Alright.
This county sits on top of a band of lakes and thus has a different development than the other largely agrian counties in Minnesota, a lot of the economy is based on fishing and lakeside homes. Wouldn't surprise me if that was true even in the 30s. However also the area used to be kind of isolated (not anymore thanks to I-94) and the lakes kind of split it, so it's likely it had the type of enclaves that didn't become fully Anglophone until relatively recently. I know that German-speaking areas survived in Minnesota as late as the 60s, especially in Carver County which was also another one of the three counties to vote for Landon. Actually Carver County used to have a sort of English/German creole that was pretty common, though no one except for maybe a few olds speaks like that anymore. I do know that my grandmother is bilingual though. But these are reasons the county may have resisted realignment with the rest of Minnesota with the New Deal.

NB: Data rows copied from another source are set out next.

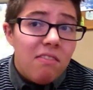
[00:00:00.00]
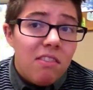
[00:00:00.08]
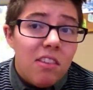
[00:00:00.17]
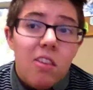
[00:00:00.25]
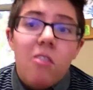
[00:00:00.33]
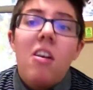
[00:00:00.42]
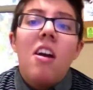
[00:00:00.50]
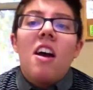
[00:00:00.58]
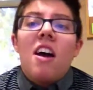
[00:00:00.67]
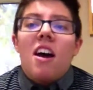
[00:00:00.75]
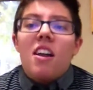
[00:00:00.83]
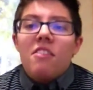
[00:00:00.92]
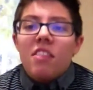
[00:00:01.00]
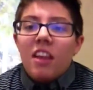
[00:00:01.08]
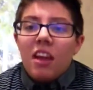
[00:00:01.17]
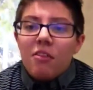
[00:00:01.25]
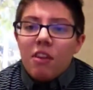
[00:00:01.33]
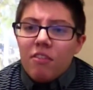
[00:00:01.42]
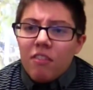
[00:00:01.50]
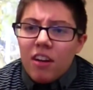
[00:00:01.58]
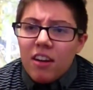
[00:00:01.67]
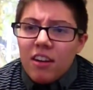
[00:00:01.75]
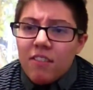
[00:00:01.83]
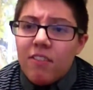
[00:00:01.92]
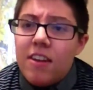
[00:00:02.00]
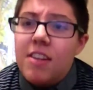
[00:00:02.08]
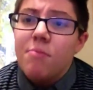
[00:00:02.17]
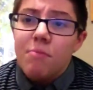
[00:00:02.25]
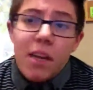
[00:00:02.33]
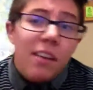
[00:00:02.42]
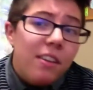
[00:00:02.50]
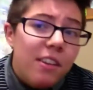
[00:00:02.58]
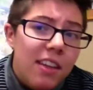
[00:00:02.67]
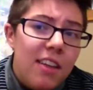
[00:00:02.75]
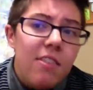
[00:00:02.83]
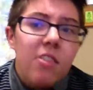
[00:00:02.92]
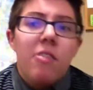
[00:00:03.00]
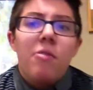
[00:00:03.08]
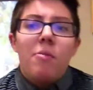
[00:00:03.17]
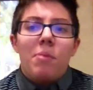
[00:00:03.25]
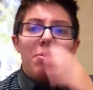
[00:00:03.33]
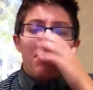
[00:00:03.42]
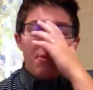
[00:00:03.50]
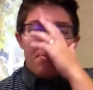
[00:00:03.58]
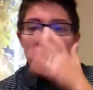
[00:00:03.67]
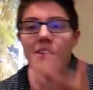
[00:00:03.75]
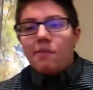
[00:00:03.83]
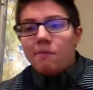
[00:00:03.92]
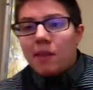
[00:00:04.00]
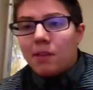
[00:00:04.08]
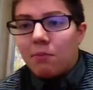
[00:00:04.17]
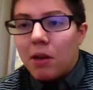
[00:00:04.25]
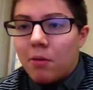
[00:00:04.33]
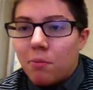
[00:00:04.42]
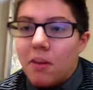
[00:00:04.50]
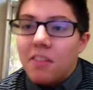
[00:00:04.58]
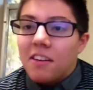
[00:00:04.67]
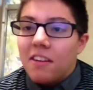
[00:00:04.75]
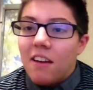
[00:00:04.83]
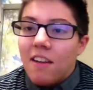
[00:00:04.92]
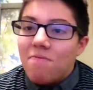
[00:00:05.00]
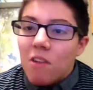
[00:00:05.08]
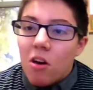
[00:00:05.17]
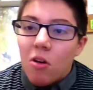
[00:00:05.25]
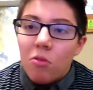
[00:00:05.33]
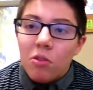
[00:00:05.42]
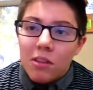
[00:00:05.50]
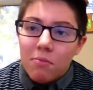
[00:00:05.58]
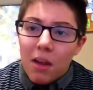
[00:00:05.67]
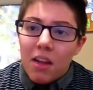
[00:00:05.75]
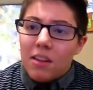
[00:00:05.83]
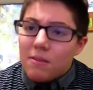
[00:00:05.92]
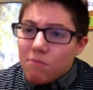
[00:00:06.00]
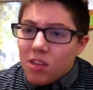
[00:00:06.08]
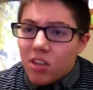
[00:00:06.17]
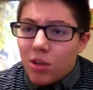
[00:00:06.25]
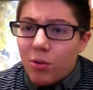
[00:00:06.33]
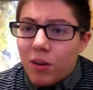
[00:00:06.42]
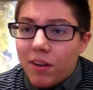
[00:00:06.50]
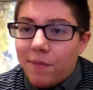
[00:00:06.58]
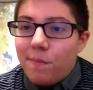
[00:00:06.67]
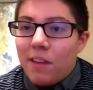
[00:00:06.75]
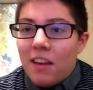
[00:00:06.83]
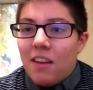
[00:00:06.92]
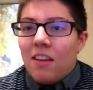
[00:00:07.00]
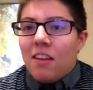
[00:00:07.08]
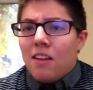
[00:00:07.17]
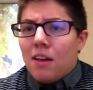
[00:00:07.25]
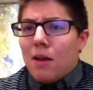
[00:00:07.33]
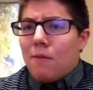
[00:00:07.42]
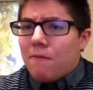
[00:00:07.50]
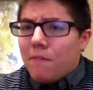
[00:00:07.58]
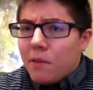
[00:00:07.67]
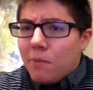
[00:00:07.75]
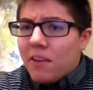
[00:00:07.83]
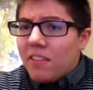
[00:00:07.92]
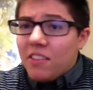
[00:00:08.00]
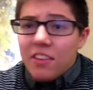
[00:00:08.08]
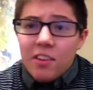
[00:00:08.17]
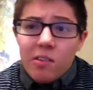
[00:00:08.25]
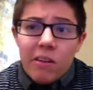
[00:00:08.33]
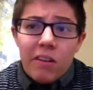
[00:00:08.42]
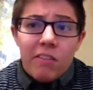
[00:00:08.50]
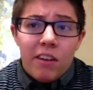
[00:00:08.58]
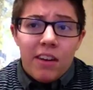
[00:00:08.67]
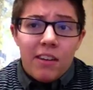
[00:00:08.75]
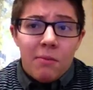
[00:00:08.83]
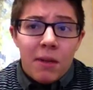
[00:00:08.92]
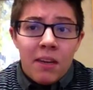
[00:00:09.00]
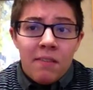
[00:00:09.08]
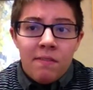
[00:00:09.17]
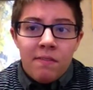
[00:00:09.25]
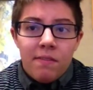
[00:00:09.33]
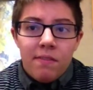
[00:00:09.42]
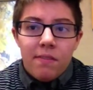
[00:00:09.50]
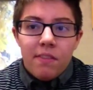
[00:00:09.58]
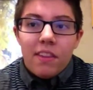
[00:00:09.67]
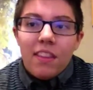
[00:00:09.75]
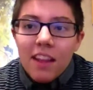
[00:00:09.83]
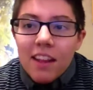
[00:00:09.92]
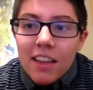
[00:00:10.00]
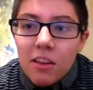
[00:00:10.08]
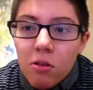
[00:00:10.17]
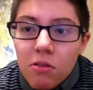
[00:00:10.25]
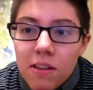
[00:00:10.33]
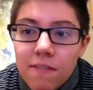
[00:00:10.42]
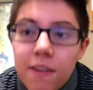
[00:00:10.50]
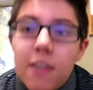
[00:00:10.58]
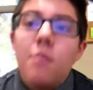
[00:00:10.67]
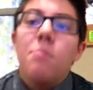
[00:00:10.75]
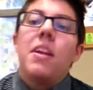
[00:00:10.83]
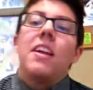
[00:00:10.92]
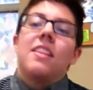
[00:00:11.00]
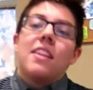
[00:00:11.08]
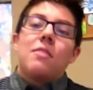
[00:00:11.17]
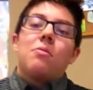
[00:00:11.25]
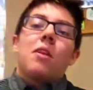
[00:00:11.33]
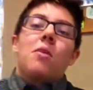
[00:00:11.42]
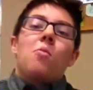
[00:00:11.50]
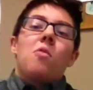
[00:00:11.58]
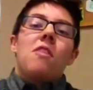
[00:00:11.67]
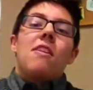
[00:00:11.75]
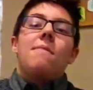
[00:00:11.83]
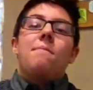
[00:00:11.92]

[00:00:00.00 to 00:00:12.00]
So I don't think I would ever identify as male, even though I want people to perceive me as male, because I'm not wholly male. I'm genderqueer. I'm female, genderqueer, trans man. And that totally fits me, and that's what I want.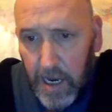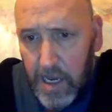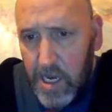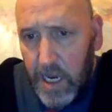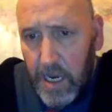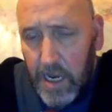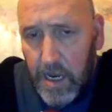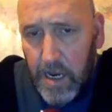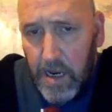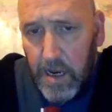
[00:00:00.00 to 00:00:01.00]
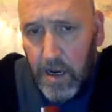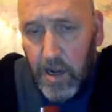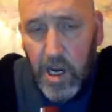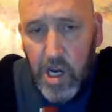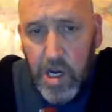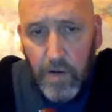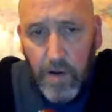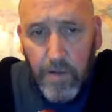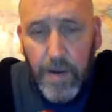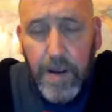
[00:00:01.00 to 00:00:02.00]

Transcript: is a conditional loop.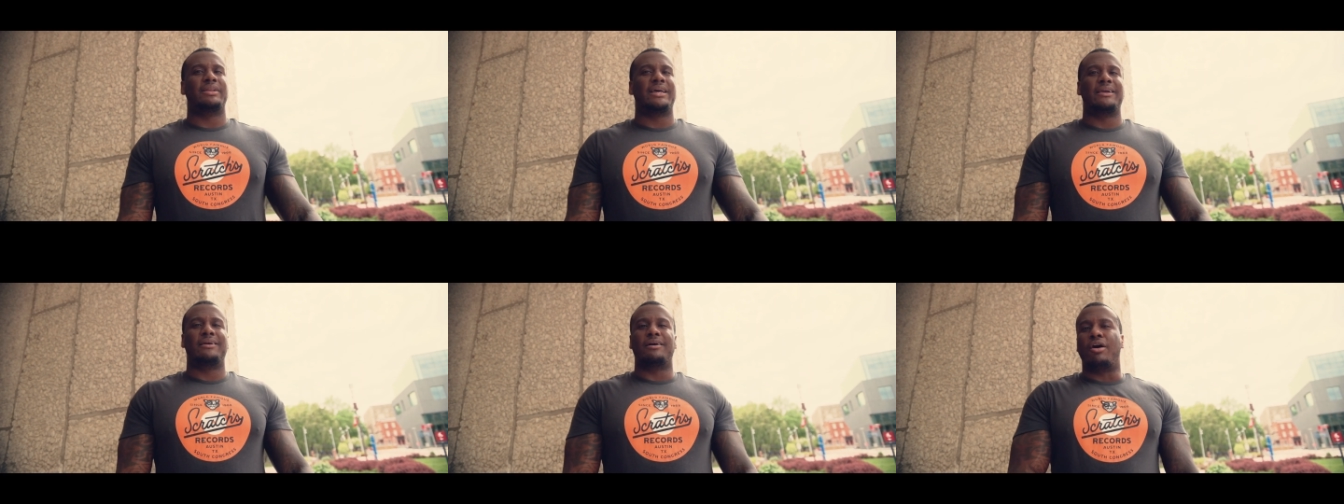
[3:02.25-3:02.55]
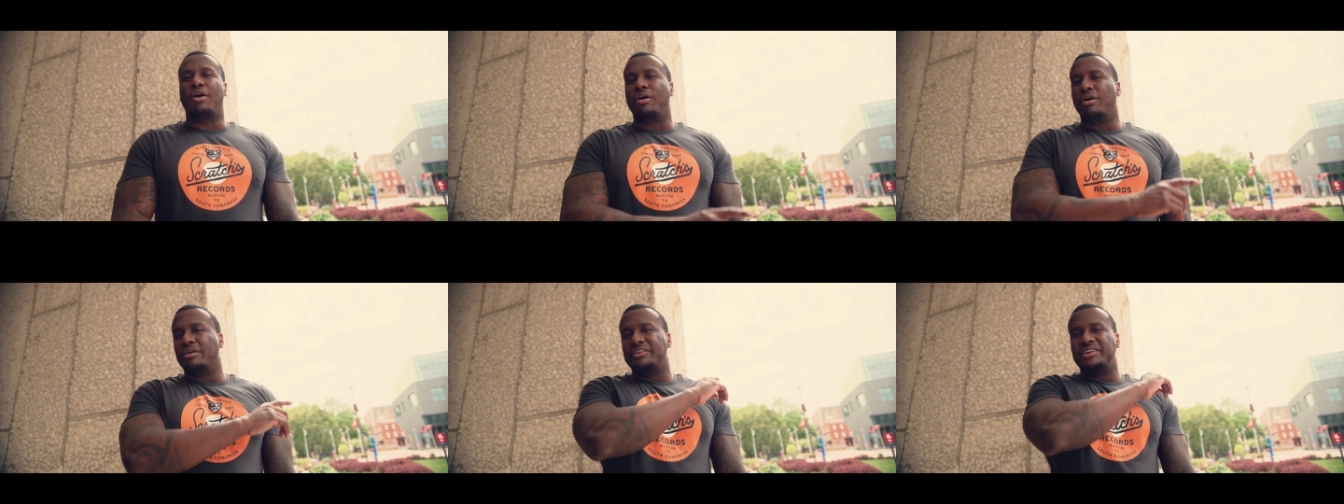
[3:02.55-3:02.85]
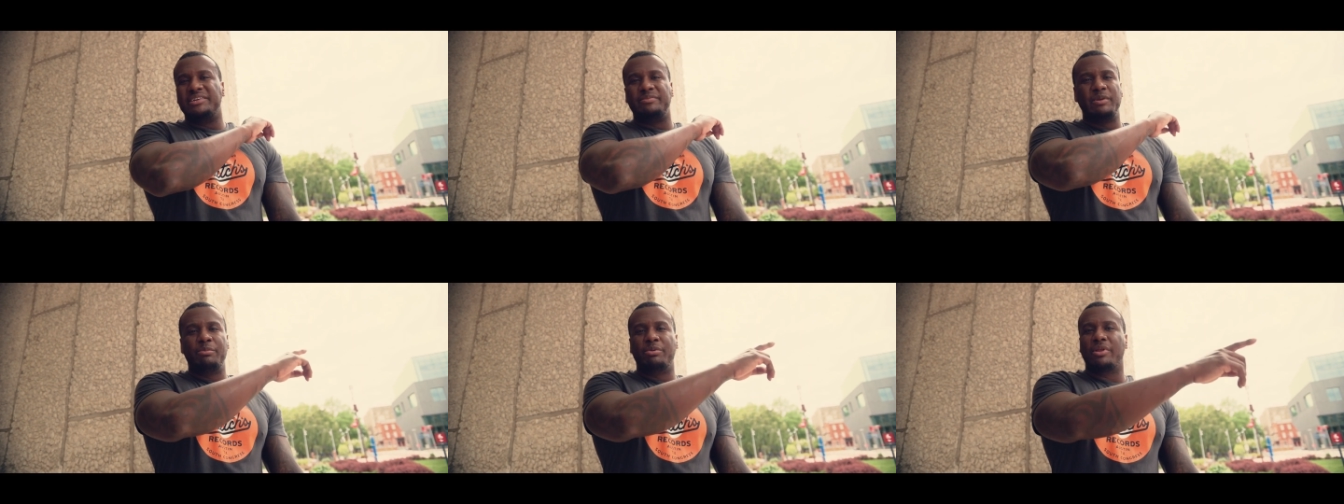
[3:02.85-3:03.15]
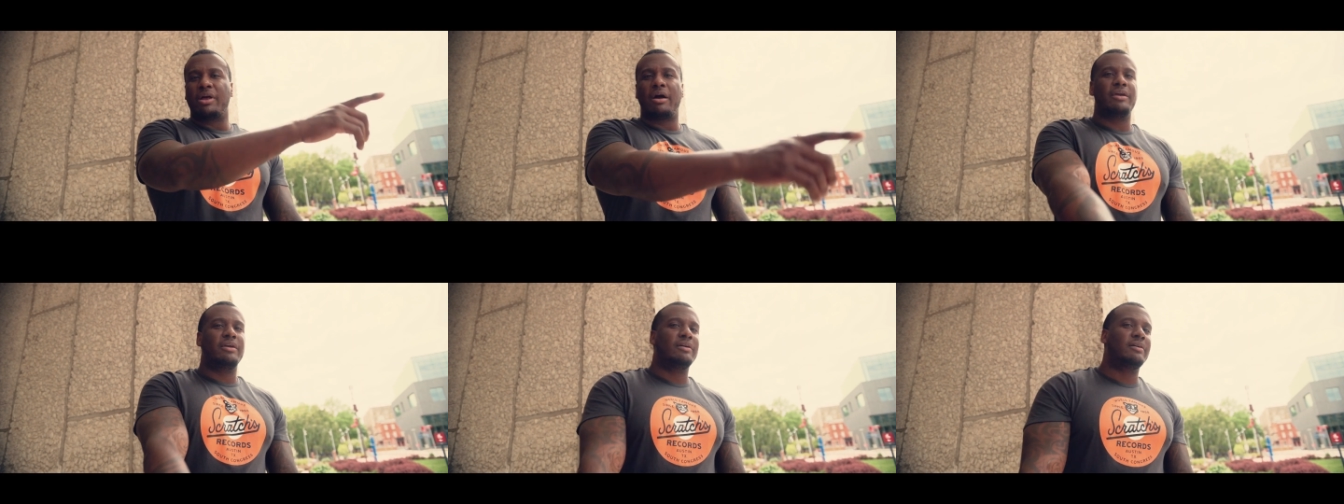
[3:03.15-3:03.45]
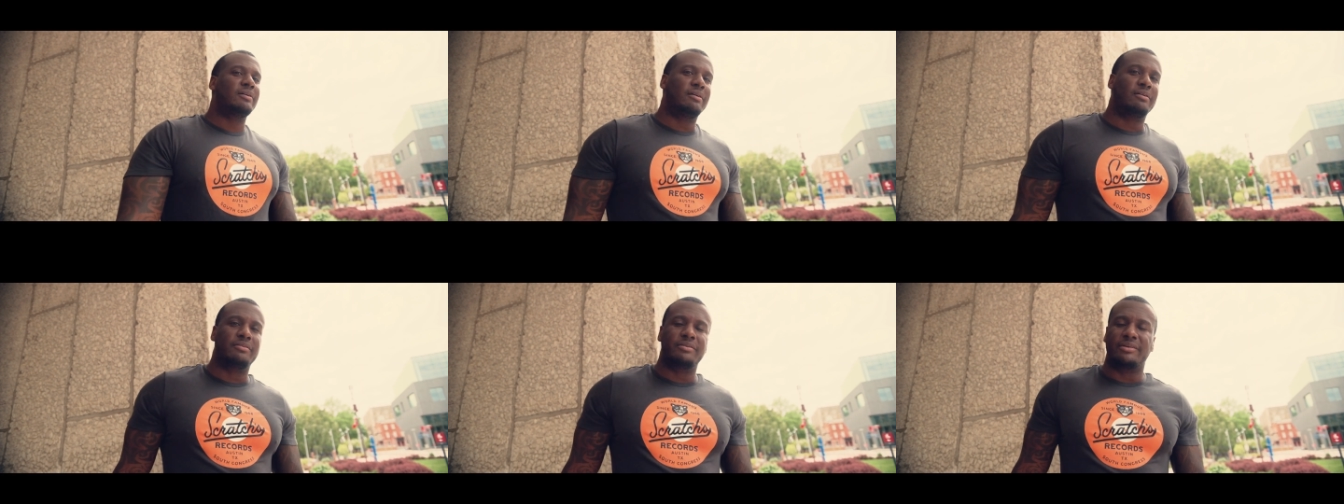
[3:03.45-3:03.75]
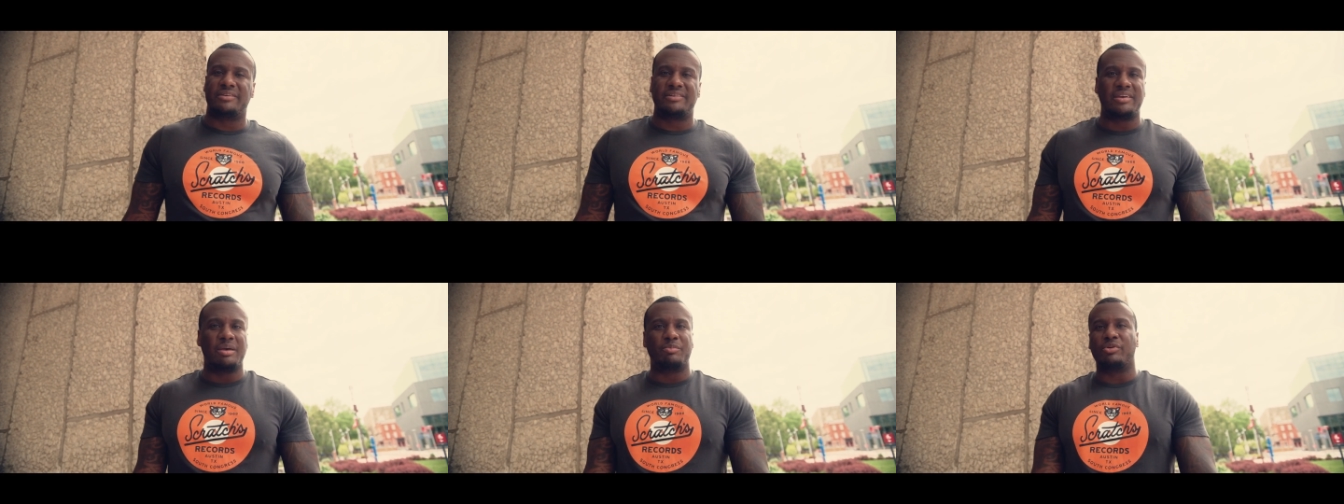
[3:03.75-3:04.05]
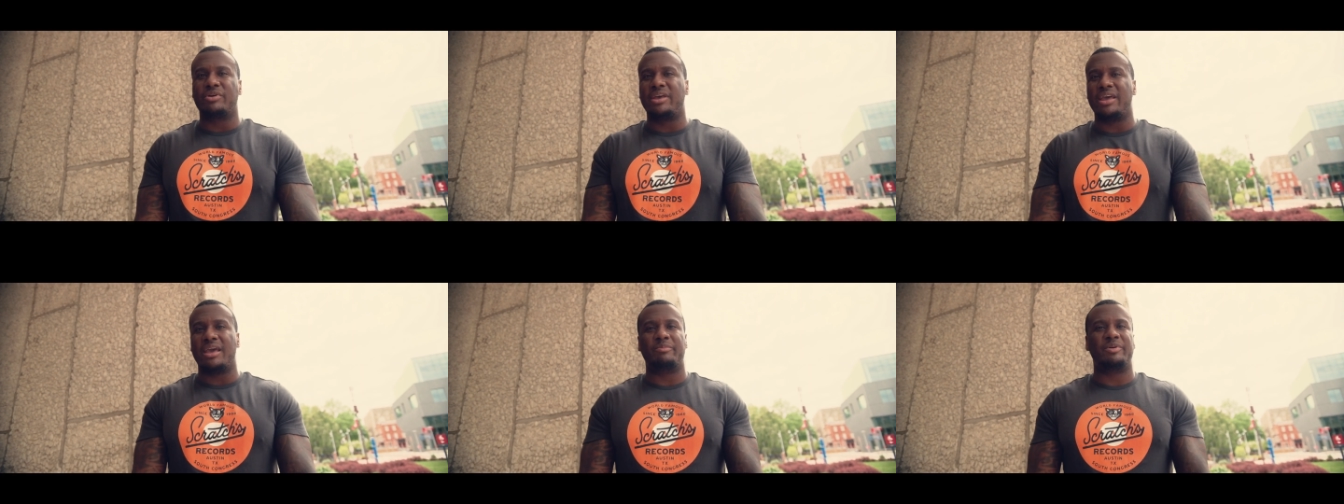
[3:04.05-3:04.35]
like all these people out here on the
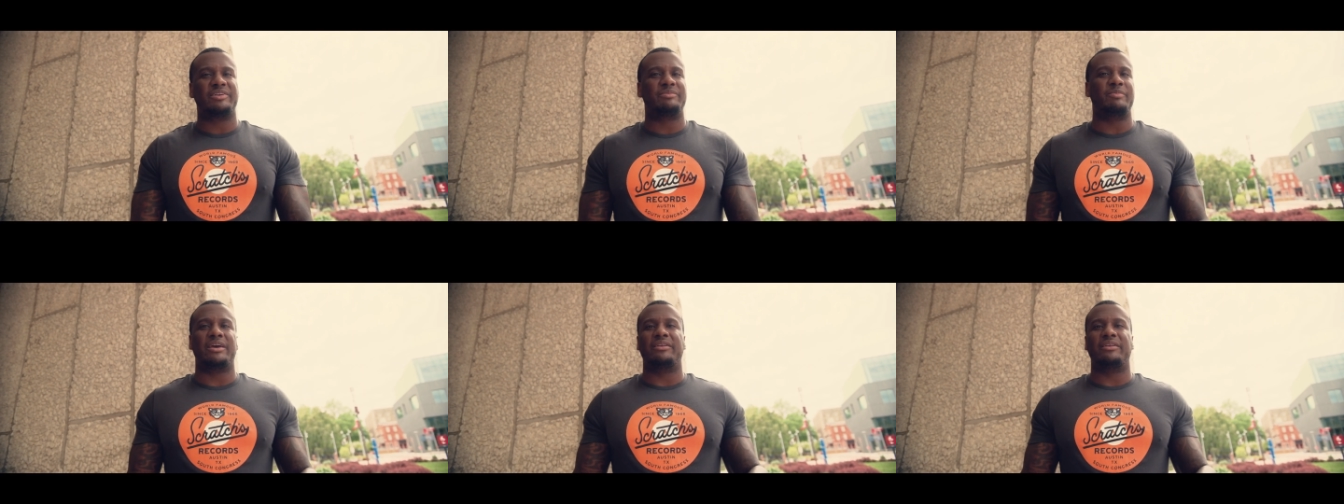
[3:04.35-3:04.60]
Temple campus,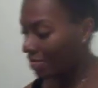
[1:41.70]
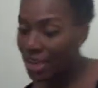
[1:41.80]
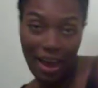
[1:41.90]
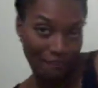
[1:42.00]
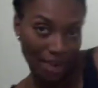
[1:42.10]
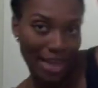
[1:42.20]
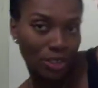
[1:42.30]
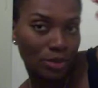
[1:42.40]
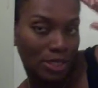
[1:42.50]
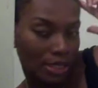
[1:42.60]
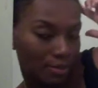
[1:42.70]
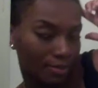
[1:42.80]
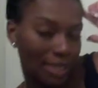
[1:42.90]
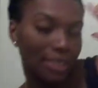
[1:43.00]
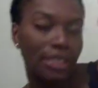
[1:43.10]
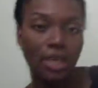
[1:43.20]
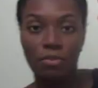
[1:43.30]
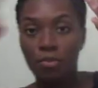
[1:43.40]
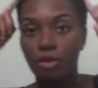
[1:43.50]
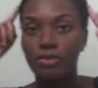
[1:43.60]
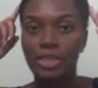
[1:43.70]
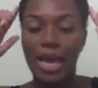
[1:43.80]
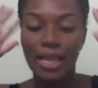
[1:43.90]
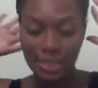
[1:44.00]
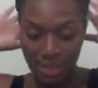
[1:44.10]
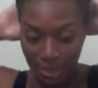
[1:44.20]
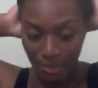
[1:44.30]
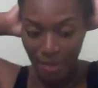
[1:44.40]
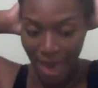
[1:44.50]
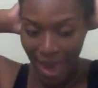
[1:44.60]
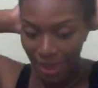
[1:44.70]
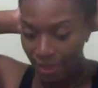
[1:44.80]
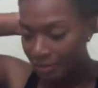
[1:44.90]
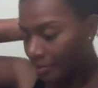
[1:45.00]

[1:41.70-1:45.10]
then I flat twisted. I did that on both sides. In the back,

Also while the county has an ELCA plurality, it has a significant non-ELCA Lutheran presence making up it appears ~40% of the Lutherans in the county, so the type of progressive Scandinavian Lutheranism probably didn't catch as big here as it did elsewhere. It also appears to be home to a bunch of churches of the "Church of the Lutheran Brethren of America" denomination, a very small Lutheran splinter that isn't particularly conservative (certainly more moderate than WELS and LCMS), but is quite small and has over a third of its reported membership there. That type of population usually points to more isolation which can result in this type of pattern.
Wikipedia also has some interesting info:
So perhaps the local Republican Party made effective use of red-baiting. That bit is quite interesting though, I was not aware of that.